Quote all entries exactly, leaving pictures aside.

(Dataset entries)
------------------------------------------------
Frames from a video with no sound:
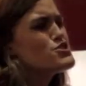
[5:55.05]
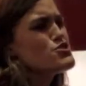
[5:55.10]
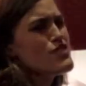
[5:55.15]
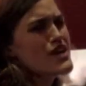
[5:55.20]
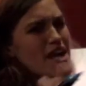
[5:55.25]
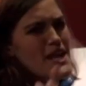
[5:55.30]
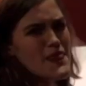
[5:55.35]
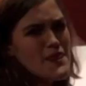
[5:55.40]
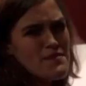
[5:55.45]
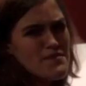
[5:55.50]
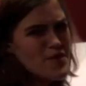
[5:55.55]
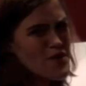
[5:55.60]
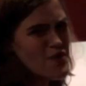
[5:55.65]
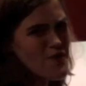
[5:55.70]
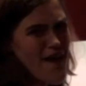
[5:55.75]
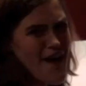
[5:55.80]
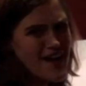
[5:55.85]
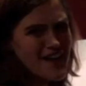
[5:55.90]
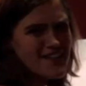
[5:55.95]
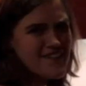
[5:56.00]
trained them
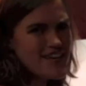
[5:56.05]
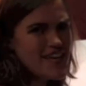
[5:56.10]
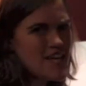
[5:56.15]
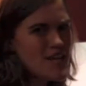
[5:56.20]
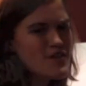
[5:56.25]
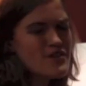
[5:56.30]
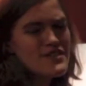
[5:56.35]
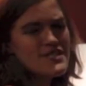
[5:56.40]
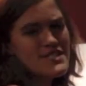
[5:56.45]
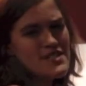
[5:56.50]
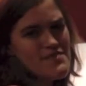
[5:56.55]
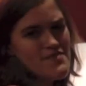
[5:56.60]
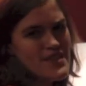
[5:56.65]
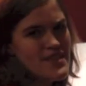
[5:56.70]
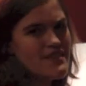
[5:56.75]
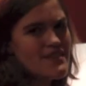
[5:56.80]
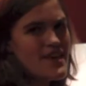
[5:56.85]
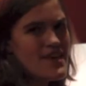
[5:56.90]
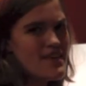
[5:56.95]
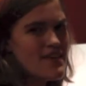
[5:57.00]
correctly, or
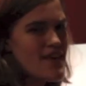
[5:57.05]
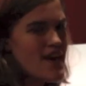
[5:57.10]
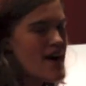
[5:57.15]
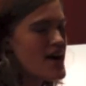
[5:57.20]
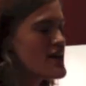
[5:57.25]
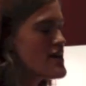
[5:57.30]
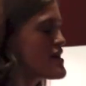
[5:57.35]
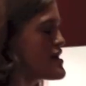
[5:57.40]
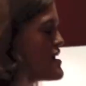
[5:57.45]
something like that.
------------------------------------------------
» **Answer for this exercise**
Frames from a video with no sound:
[5:55.05]
[5:55.10]
[5:55.15]
[5:55.20]
[5:55.25]
[5:55.30]
[5:55.35]
[5:55.40]
[5:55.45]
[5:55.50]
[5:55.55]
[5:55.60]
[5:55.65]
[5:55.70]
[5:55.75]
[5:55.80]
[5:55.85]
[5:55.90]
[5:55.95]
[5:56.00]
trained them
[5:56.05]
[5:56.10]
[5:56.15]
[5:56.20]
[5:56.25]
[5:56.30]
[5:56.35]
[5:56.40]
[5:56.45]
[5:56.50]
[5:56.55]
[5:56.60]
[5:56.65]
[5:56.70]
[5:56.75]
[5:56.80]
[5:56.85]
[5:56.90]
[5:56.95]
[5:57.00]
correctly, or
[5:57.05]
[5:57.10]
[5:57.15]
[5:57.20]
[5:57.25]
[5:57.30]
[5:57.35]
[5:57.40]
[5:57.45]
something like that.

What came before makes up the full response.